Reproduce, unchanged, the lines between the one holding "[4:18.47-4:19.47]" and the last line of the records, including both ends, but no pictures.

[Stored data]
────

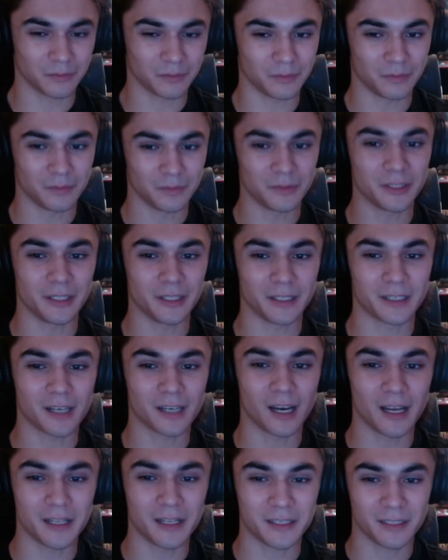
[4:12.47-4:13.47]
did a
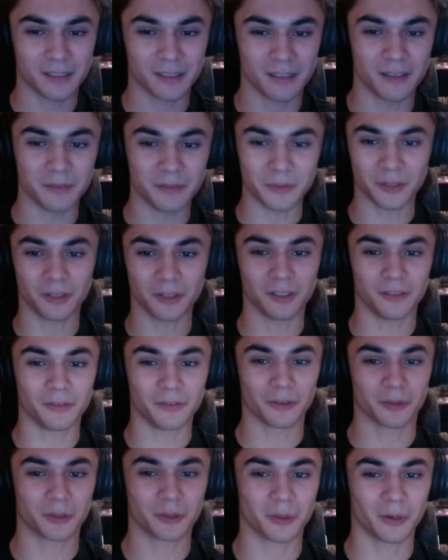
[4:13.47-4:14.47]
cut in the middle of the
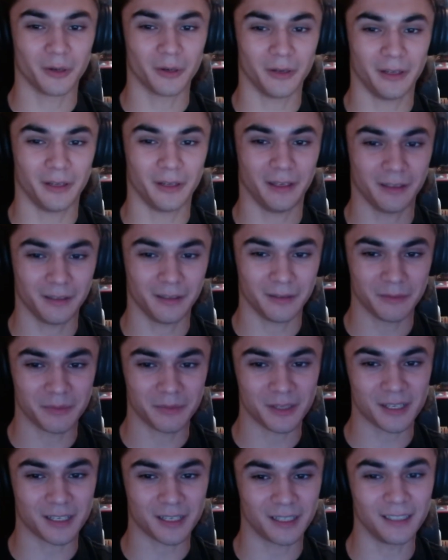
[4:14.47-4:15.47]
recording
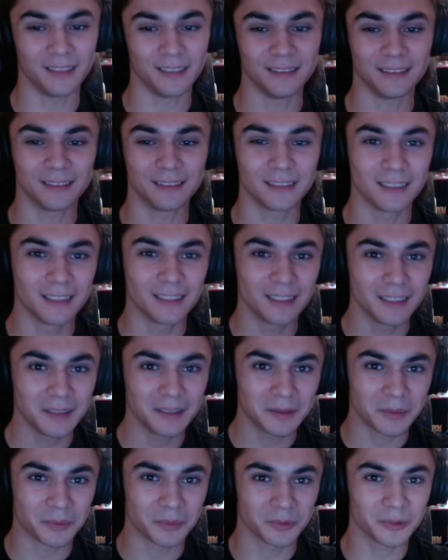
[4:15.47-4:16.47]
because
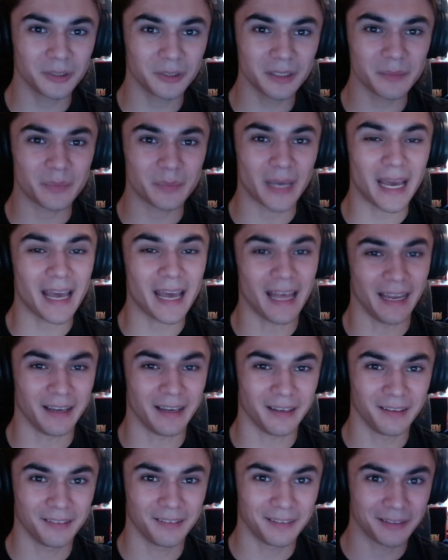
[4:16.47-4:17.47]
I'm really bad
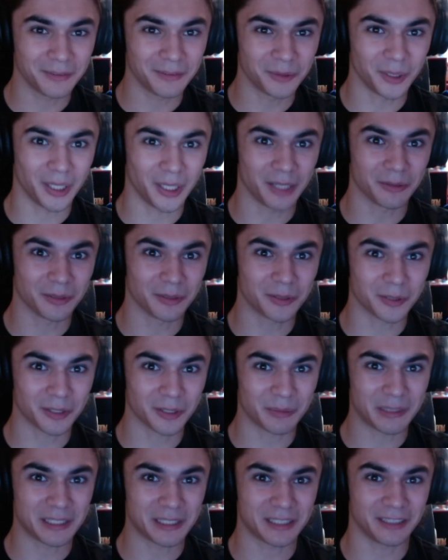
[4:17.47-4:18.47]
when I record
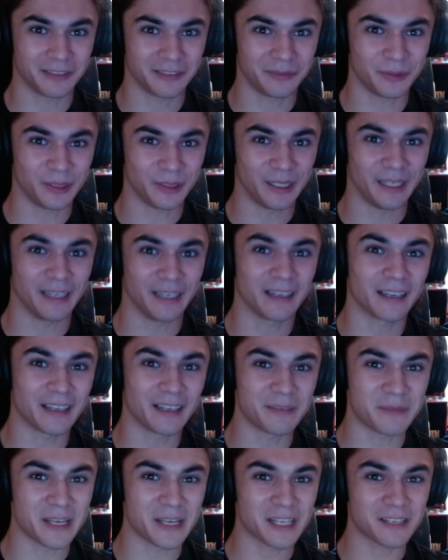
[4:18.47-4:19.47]
myself playing. It
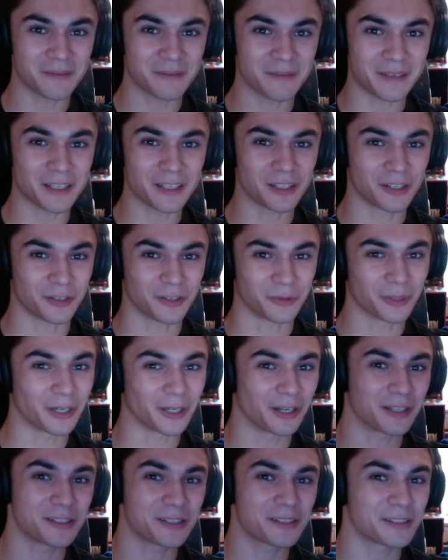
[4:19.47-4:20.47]
makes me a little
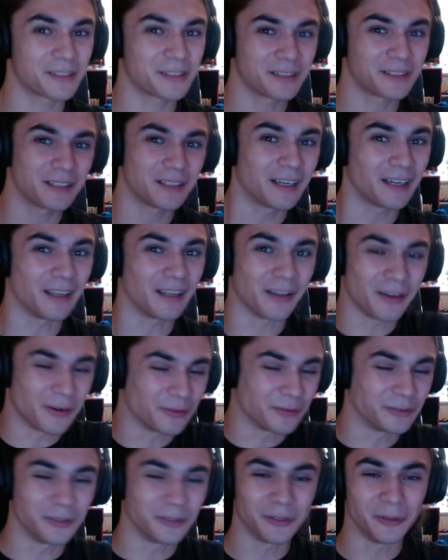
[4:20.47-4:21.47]
worse. I
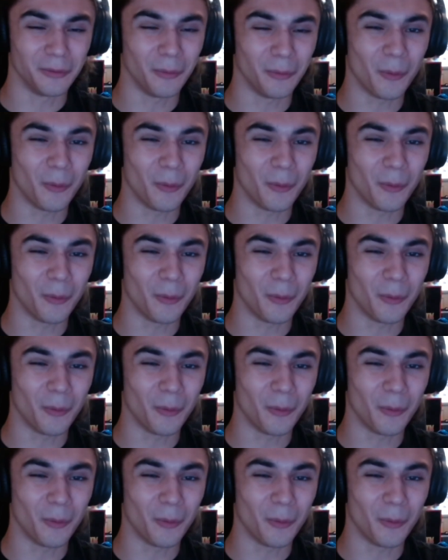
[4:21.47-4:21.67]
don't know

────

## Response to this exercise
[4:18.47-4:19.47]
myself playing. It
[4:19.47-4:20.47]
makes me a little
[4:20.47-4:21.47]
worse. I
[4:21.47-4:21.67]
don't know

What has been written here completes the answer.